* [Exercise requirements] Repeat the data that follows in full. Do not include the pictures.

[[ Available records open ]]

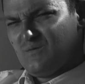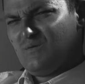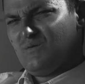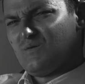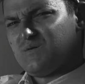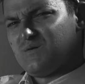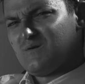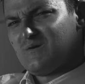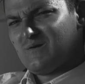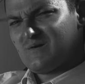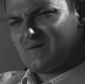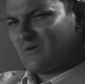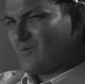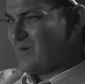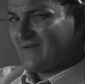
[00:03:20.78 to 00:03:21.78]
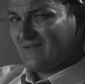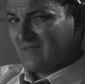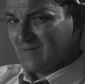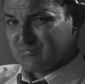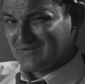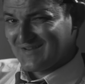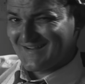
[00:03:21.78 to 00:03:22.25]
Oof, quite
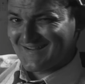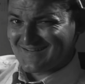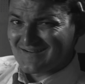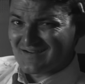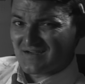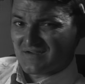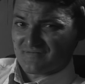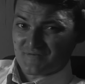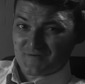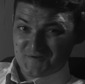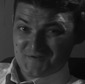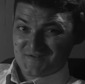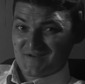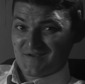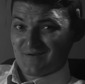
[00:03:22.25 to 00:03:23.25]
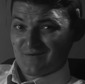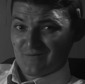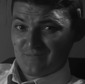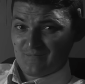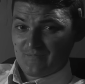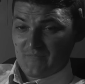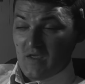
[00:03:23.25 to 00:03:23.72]
the black eye for
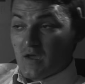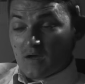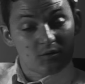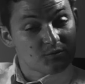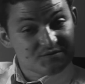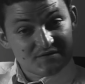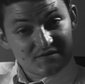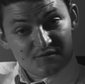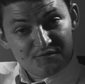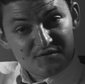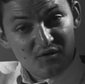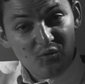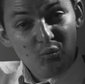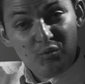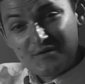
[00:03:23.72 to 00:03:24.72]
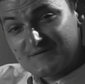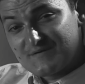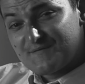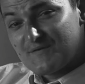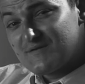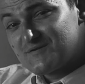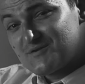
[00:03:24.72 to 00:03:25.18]
Snell. Of course, it turned out worse
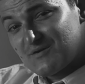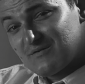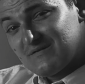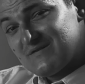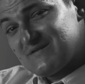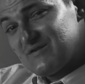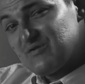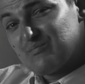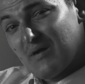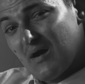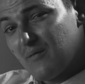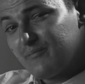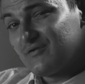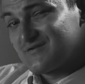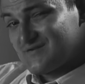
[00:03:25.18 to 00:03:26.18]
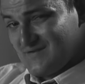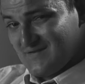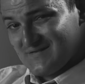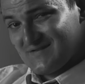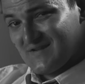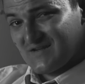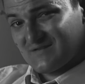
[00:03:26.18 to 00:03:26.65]
for the journalist who published
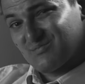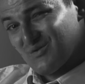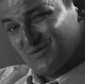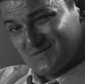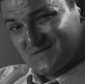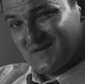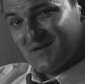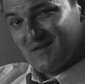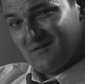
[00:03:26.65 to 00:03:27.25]
this expose.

[[ Available records closed ]]

* [Result of this task]
[00:03:20.78 to 00:03:21.78]
[00:03:21.78 to 00:03:22.25]
Oof, quite
[00:03:22.25 to 00:03:23.25]
[00:03:23.25 to 00:03:23.72]
the black eye for
[00:03:23.72 to 00:03:24.72]
[00:03:24.72 to 00:03:25.18]
Snell. Of course, it turned out worse
[00:03:25.18 to 00:03:26.18]
[00:03:26.18 to 00:03:26.65]
for the journalist who published
[00:03:26.65 to 00:03:27.25]
this expose.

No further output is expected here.